Working together in a well-integrated way is at the heart of the Family Hub operation and, in a time of crisis, this is serving communities well. Organisations are responding quickly, nimbly and relatively comfortably to new challenges; working relationships and communication channels already exist; information sharing and joint problem solving are already practised. For example, although parents can no longer simply walk in, Family Hubs have been quickly repurposed as an alternative venue for maternity appointments and food distribution.
“Because of the way we already work in partnership, we have the flexibility to do things differently and respond very quickly”

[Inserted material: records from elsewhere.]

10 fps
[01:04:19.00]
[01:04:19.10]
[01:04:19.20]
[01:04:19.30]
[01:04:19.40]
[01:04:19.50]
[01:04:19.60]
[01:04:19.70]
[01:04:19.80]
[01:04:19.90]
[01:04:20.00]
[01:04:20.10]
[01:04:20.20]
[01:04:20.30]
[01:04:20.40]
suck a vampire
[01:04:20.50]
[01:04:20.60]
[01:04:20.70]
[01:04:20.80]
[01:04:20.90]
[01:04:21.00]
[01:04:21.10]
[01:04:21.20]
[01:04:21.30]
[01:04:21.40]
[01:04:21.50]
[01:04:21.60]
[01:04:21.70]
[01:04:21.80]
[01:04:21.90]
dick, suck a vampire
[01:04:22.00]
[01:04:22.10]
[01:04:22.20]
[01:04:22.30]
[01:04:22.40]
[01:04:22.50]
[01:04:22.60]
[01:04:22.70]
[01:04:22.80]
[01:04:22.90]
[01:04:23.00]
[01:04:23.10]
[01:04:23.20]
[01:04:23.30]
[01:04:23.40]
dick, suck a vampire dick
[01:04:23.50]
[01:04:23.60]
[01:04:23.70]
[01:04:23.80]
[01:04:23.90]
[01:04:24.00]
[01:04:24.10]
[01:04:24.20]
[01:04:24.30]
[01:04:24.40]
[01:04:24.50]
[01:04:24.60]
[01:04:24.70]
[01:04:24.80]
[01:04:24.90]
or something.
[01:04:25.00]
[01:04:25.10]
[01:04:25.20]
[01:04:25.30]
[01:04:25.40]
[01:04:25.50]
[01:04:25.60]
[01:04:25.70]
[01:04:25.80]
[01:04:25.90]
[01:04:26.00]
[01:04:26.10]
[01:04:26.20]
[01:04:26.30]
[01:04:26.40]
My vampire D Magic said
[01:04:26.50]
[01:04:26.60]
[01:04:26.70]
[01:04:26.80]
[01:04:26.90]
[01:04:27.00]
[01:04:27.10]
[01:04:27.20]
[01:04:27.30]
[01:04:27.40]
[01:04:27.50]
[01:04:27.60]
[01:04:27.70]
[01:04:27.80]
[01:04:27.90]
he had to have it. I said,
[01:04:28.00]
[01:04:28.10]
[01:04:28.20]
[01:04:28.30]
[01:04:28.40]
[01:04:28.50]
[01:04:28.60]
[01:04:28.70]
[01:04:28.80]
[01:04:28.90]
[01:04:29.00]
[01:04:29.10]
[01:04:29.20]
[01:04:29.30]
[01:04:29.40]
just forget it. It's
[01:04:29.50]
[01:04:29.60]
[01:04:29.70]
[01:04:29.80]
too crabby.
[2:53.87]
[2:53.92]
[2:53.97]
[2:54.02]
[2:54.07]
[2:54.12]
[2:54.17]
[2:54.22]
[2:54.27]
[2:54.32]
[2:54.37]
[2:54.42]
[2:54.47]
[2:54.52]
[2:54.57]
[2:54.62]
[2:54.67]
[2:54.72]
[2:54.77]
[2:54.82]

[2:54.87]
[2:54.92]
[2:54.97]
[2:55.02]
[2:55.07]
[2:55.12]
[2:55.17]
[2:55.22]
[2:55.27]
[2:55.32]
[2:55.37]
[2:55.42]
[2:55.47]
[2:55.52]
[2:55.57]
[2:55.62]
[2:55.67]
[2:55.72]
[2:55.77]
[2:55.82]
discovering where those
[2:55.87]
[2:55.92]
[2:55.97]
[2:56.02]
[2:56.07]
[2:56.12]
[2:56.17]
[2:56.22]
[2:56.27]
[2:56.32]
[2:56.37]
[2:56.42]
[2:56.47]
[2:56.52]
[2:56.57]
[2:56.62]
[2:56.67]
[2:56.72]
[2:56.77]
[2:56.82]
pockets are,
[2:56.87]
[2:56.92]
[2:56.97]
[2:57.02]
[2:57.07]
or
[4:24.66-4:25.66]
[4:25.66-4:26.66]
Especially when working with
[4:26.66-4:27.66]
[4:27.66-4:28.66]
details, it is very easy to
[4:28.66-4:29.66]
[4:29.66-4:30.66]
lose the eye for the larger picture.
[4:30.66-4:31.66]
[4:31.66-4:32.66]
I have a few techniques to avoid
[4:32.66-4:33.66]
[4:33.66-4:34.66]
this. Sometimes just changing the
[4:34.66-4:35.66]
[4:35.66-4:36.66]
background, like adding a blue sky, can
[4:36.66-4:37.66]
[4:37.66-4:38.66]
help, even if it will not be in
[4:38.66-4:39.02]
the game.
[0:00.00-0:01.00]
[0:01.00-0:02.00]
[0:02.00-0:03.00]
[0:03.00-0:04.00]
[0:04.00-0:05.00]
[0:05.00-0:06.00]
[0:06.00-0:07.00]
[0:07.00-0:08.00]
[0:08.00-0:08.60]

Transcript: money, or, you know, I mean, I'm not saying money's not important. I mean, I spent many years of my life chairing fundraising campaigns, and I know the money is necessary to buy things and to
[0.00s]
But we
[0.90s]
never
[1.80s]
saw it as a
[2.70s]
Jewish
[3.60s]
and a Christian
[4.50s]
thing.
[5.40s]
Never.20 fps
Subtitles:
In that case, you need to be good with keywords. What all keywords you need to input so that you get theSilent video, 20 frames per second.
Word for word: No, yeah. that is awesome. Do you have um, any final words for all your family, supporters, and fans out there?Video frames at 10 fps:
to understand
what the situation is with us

“Family Hubs have made our response easier – collectively, collaboratively… it’s about corralling everyone together to work around similar objectives”
The box below describes some of the new digital ways of working which Hub staff have enthusiastically embraced: “We’re working as usual but in a very different way.”
The Family Hub model has meant Covid has not stopped families receiving support.
Digital Solutions During Lockdown
New communication practices: with face-to-face contact limited to high–risk families, phone and video calls are becoming the main form of communication, including Skype, FaceTime and WhatsApp. Guidelines on permissions and contact record keeping have been challenging, prompting some pragmatic relaxation during this emergency.
Remote programme delivery: where a small group format (such as for parenting support) has had to cease, remote alternatives are quickly being adopted. One-to-one video calls, group video conferencing and/or online resources have been welcomed although concerns have arisen about families’ and practitioners’ privacy and risk to vulnerable participants. Webinars are also being used to support and coach practitioners.
Improved information online: using established websites more effectively, adding more resources and links to other online services. “We’re finally using the Family information Service website for what it was intended.”
Reaching the community via social media: working with existing community groups on social media to reach and engage with people offering or needing help.
Hub deliverers are energised by the long-term possibilities from this period of accelerated innovation achieving better outcomes in normal times. Young people often respond better to contact by message or video call and parents may be more likely to complete programmes accessible from home, alongside virtual or phone-based mentoring.
Because Family Hubs offer support for the whole family, and are not just concerned about young children, their staff have long–term trusted relationships with families and are seen as a source of wider support. Family Hubs are the first port of call for many in this crisis and are the place where families feel most able to confide their fears and concerns.
“I have known some of the teenagers we work with since they were babies”
Integrated working across delivery sites means closure of individual sites during the crisis poses less of a challenge than a single–site approach. Families are aware of other partner sites and as well as phone and online access points.
Family Hubs involve the local authority working in partnership with local voluntary (and private sector) organisations which provide informal support in and through the community. New volunteers are coming forward (presenting some DBS checking challenges). When practitioners are unable to make face to face visits to some families, volunteers in the community can be valuable “eyes and ears”, bring the benefits of a neighbourly relationship – more informal, more present – which has wider potential in the longer term.
“In the local community, people often know the families that need looking out for… We need a community conversation about who needs watching out, who is reaching out and contacting these families. If you have a hub network already, it’s a lot easier to do that.”
The crisis will undoubtedly provide valuable lessons for the future. Just as in wartime, the pandemic will be seen as a period of necessary experimentation and innovation, on a large scale, which can drive improvement and better outcomes in the future.
“Necessity seems to be the mother of invention in these times.”
“Does the Rule Book even exist anymore?”
For good and bad, the Covid-19 crisis will leave its mark. Our hope is that together we can benefit from what we have learned and sustain the new working relationships which have been forged.
“When this is all over, we’ll have a new–found respect for each other because we’ve pulled together in an emergency. Why would we go back?”